◆ Exercise directions:
Exact wording is required for every entry; transcribe all of them and leave the images out.

◆ Dataset entries:
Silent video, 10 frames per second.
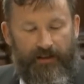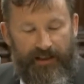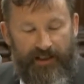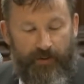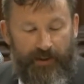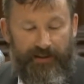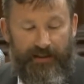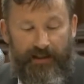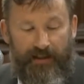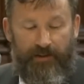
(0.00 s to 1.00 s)
In
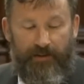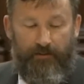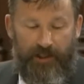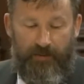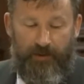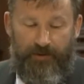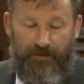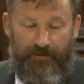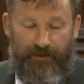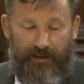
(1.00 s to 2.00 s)
2011, respiratory
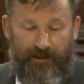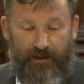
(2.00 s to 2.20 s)
failure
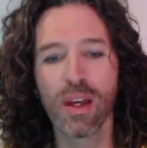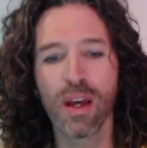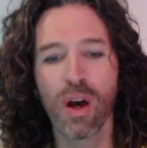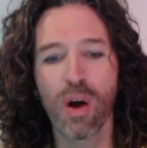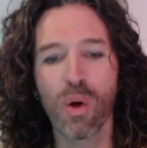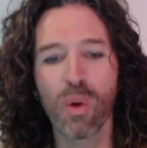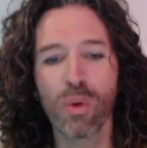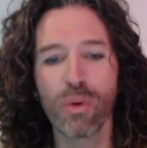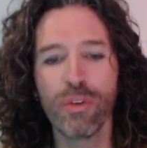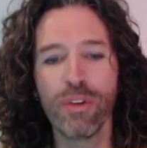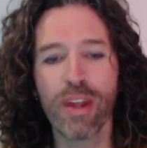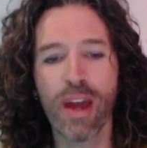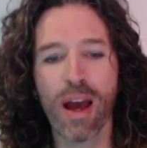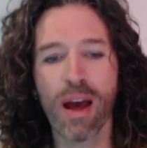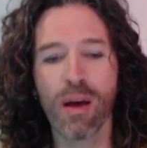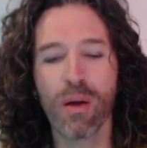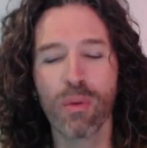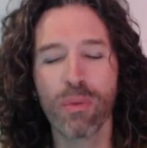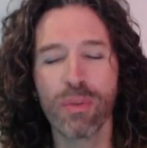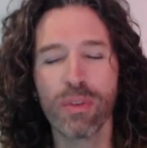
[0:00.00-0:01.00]
hold
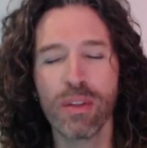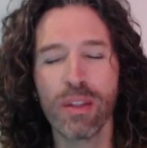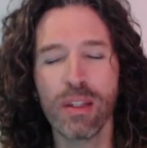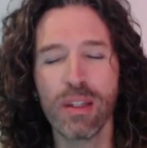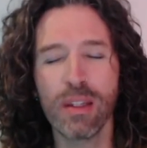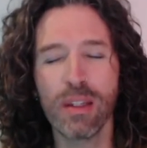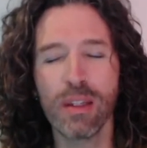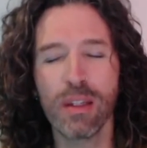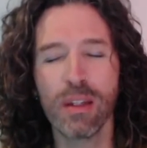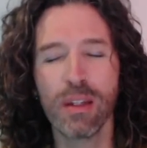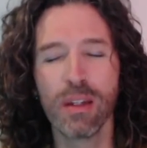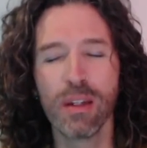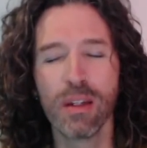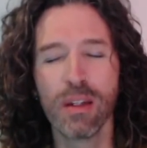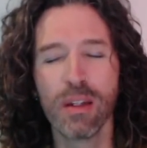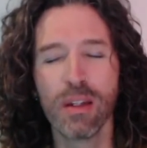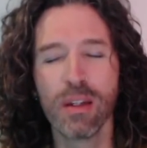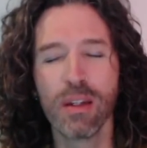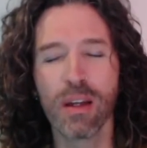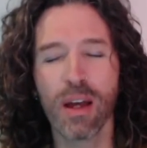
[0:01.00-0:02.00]
down the
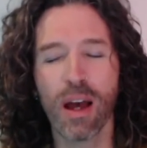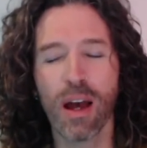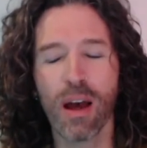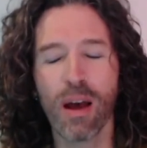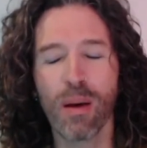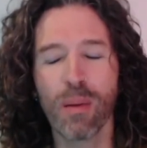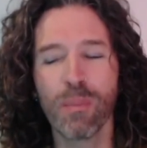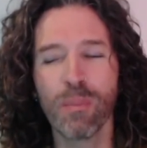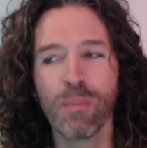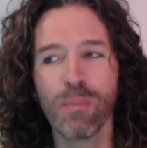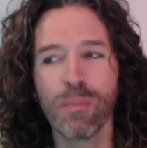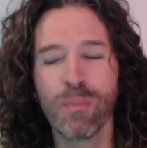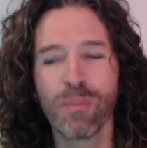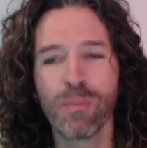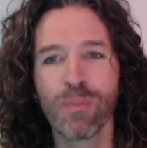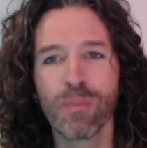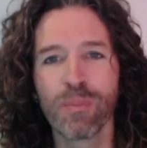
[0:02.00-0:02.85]
um,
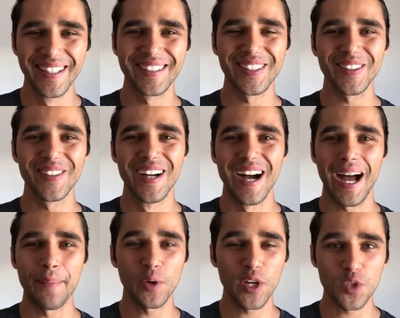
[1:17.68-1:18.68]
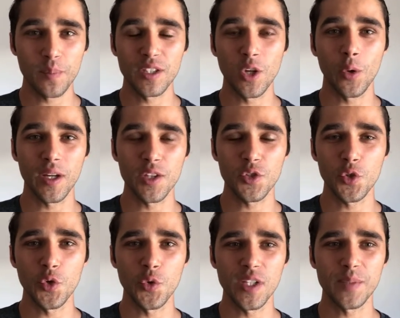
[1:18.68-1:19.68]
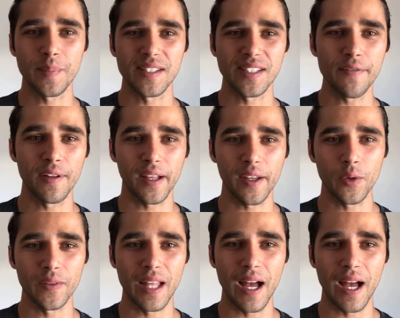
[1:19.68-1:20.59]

So I'm going to be talking to you specifically.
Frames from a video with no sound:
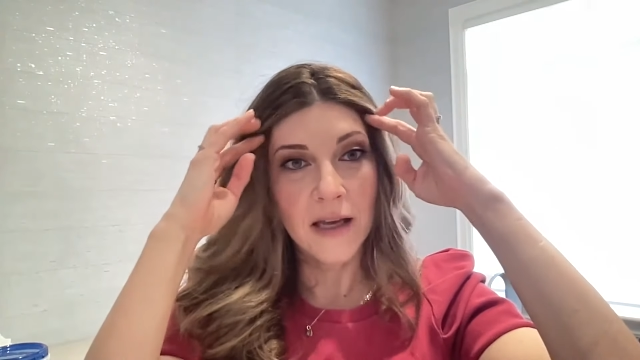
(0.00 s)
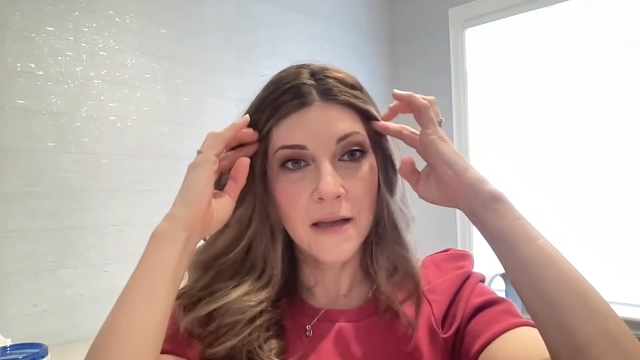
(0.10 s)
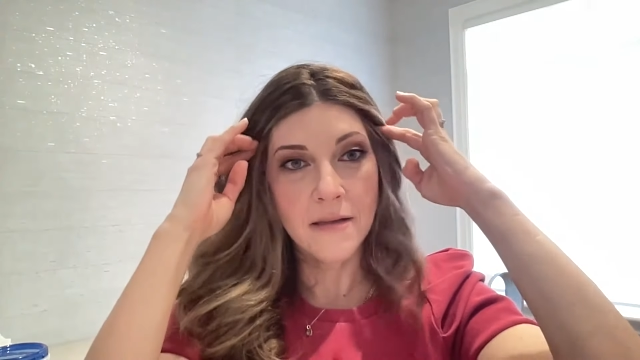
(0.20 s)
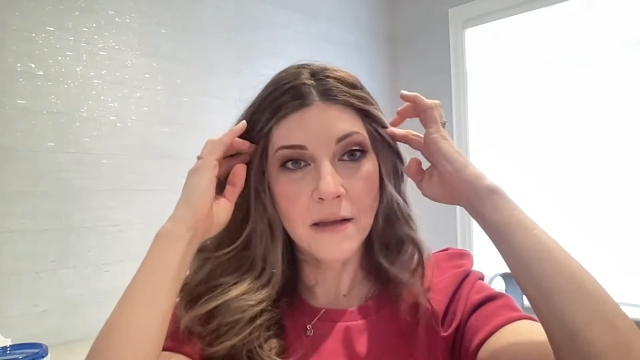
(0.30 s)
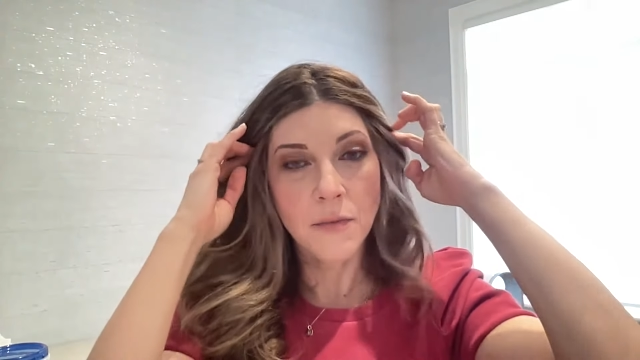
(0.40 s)

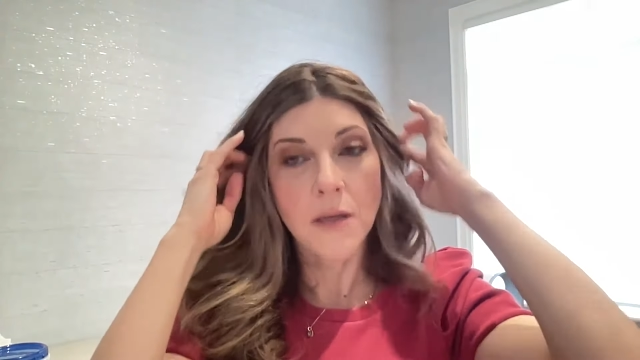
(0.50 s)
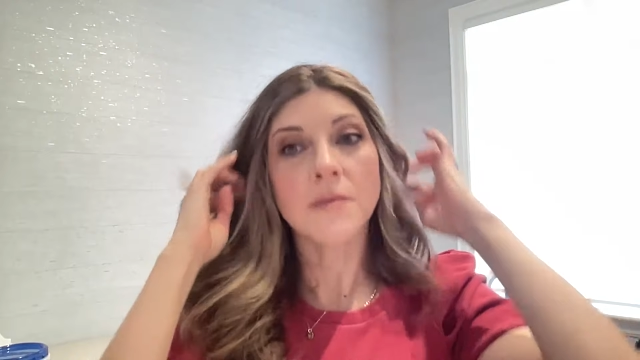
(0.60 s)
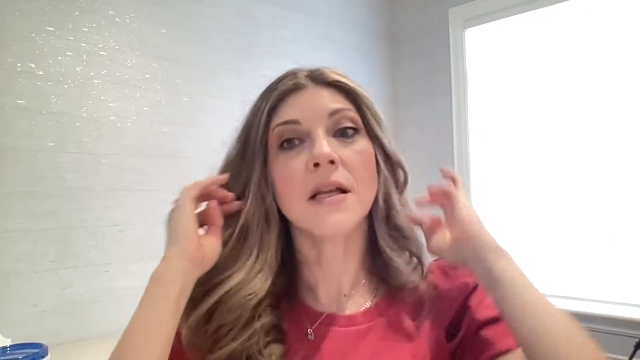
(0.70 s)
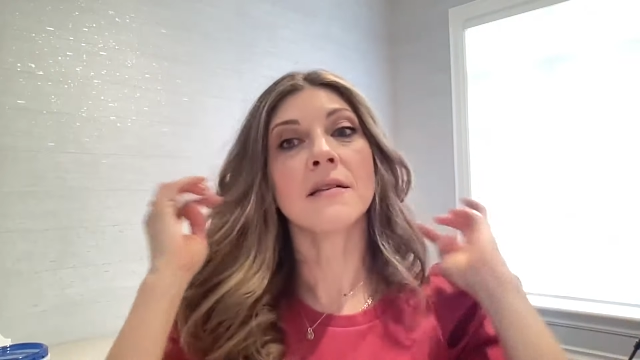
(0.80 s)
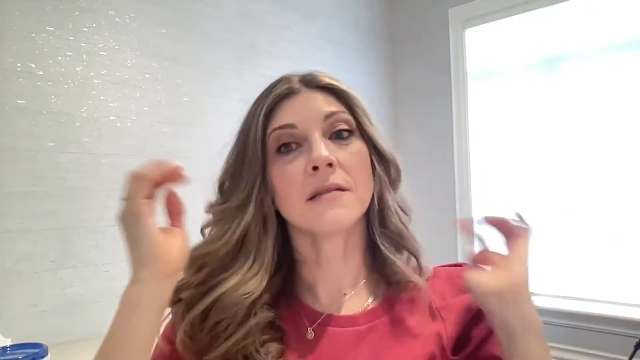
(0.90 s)
And
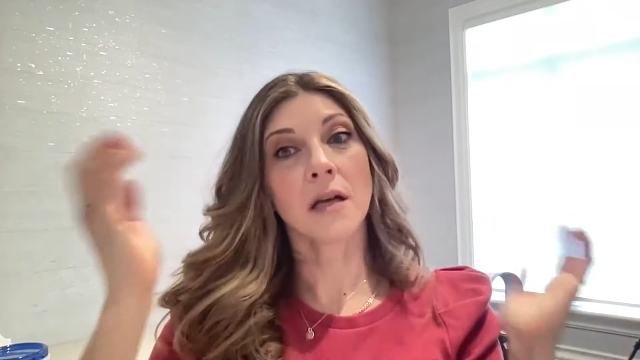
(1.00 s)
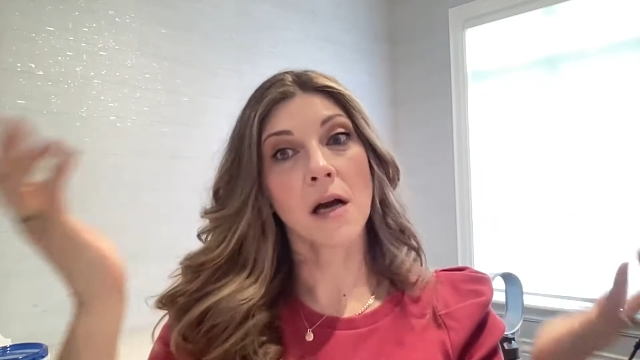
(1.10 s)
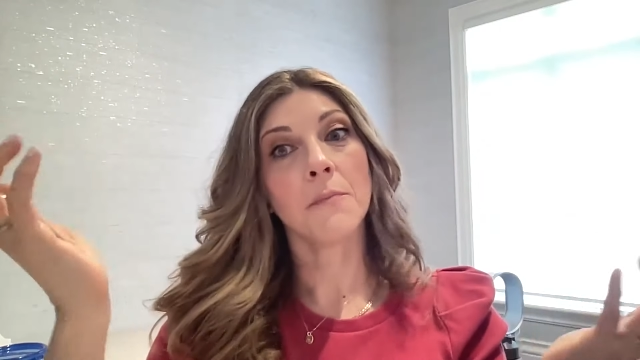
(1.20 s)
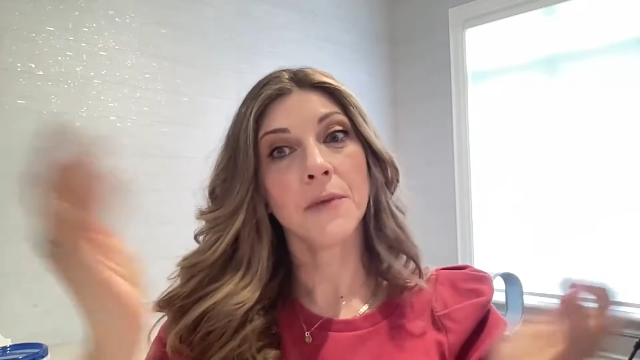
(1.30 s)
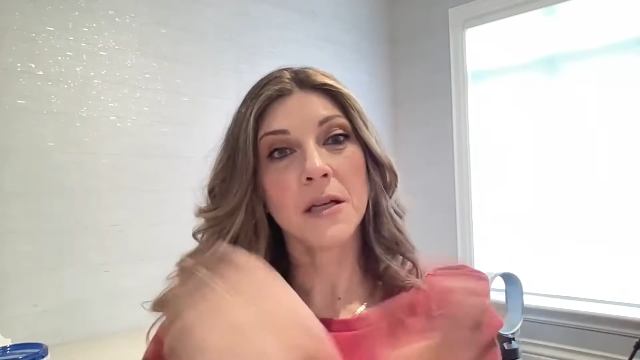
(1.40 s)
sometimes that's
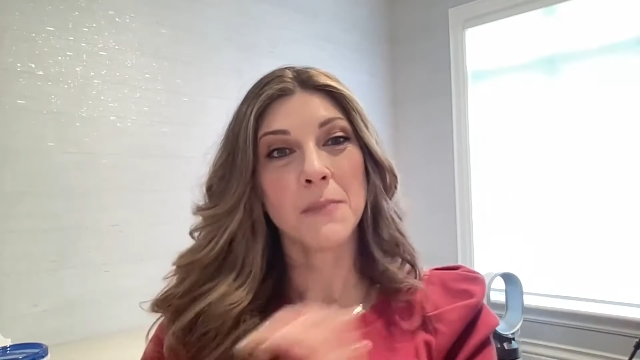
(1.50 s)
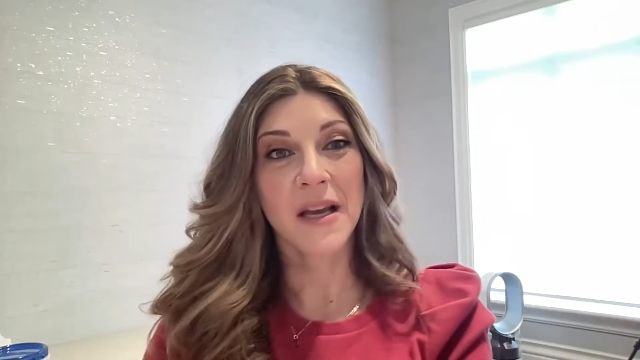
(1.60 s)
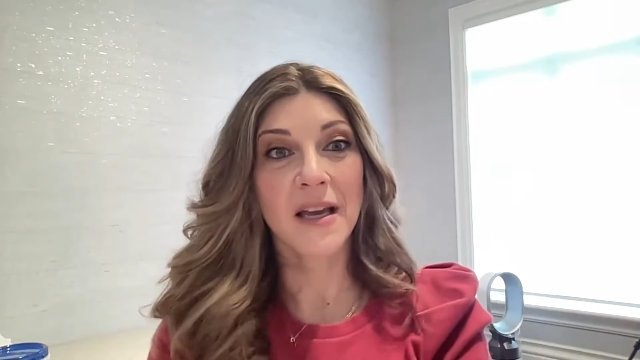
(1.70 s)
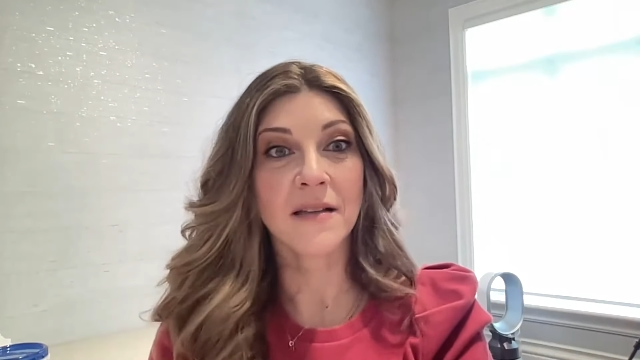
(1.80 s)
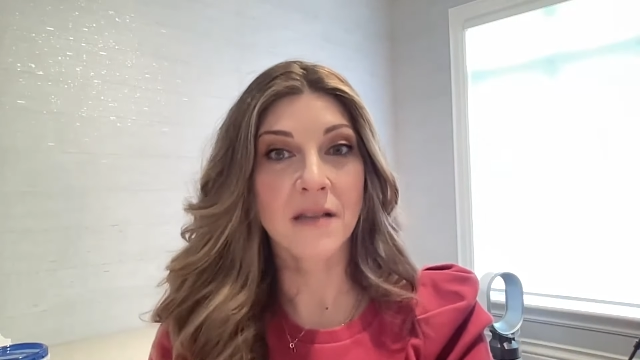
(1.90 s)
accompanied by
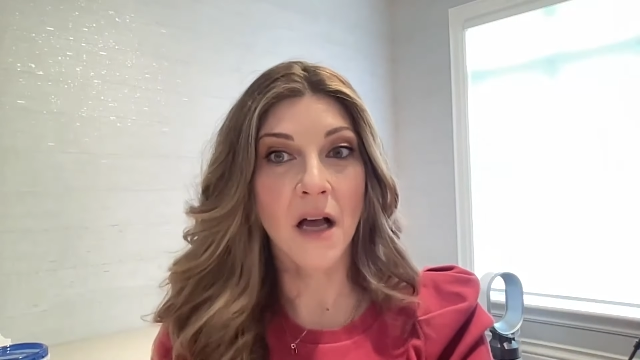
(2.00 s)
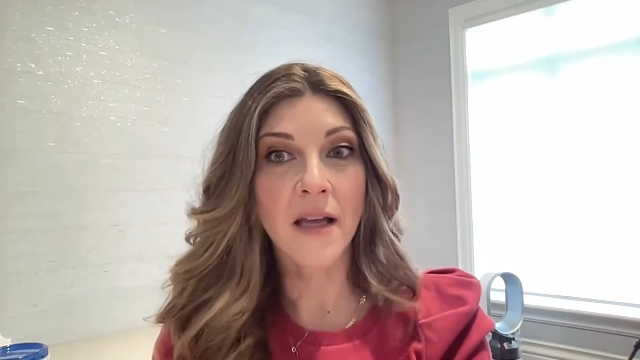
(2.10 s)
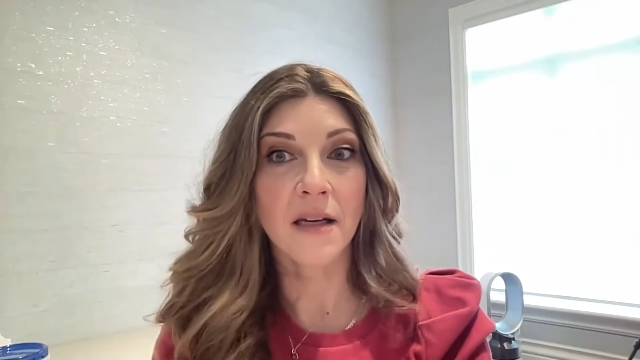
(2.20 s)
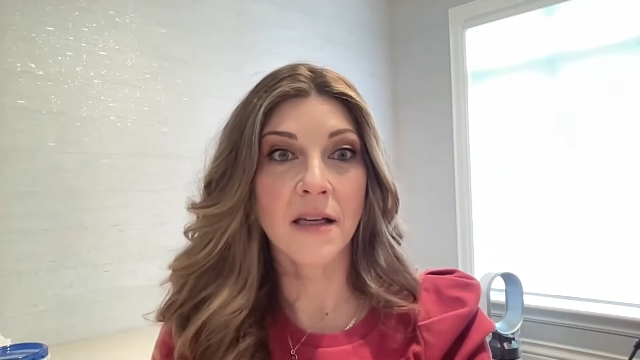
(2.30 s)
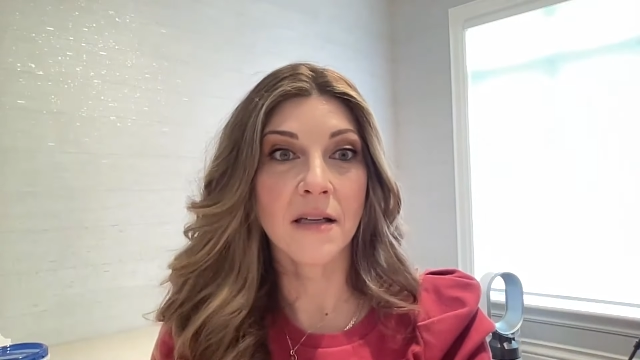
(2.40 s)

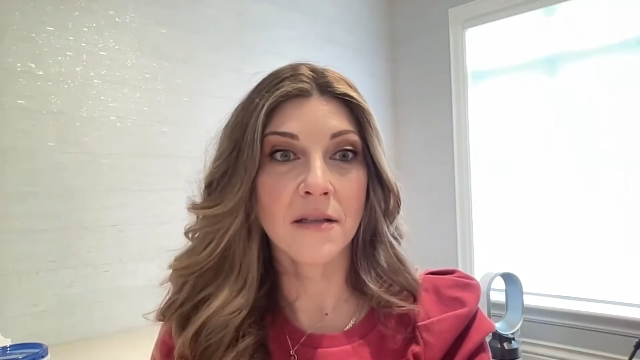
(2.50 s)
anxiety.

◆ Finished exercise:
Silent video, 10 frames per second.
(0.00 s to 1.00 s)
In
(1.00 s to 2.00 s)
2011, respiratory
(2.00 s to 2.20 s)
failure
[0:00.00-0:01.00]
hold
[0:01.00-0:02.00]
down the
[0:02.00-0:02.85]
um,
[1:17.68-1:18.68]
[1:18.68-1:19.68]
[1:19.68-1:20.59]

So I'm going to be talking to you specifically.
Frames from a video with no sound:
(0.00 s)
(0.10 s)
(0.20 s)
(0.30 s)
(0.40 s)

(0.50 s)
(0.60 s)
(0.70 s)
(0.80 s)
(0.90 s)
And
(1.00 s)
(1.10 s)
(1.20 s)
(1.30 s)
(1.40 s)
sometimes that's
(1.50 s)
(1.60 s)
(1.70 s)
(1.80 s)
(1.90 s)
accompanied by
(2.00 s)
(2.10 s)
(2.20 s)
(2.30 s)
(2.40 s)

(2.50 s)
anxiety.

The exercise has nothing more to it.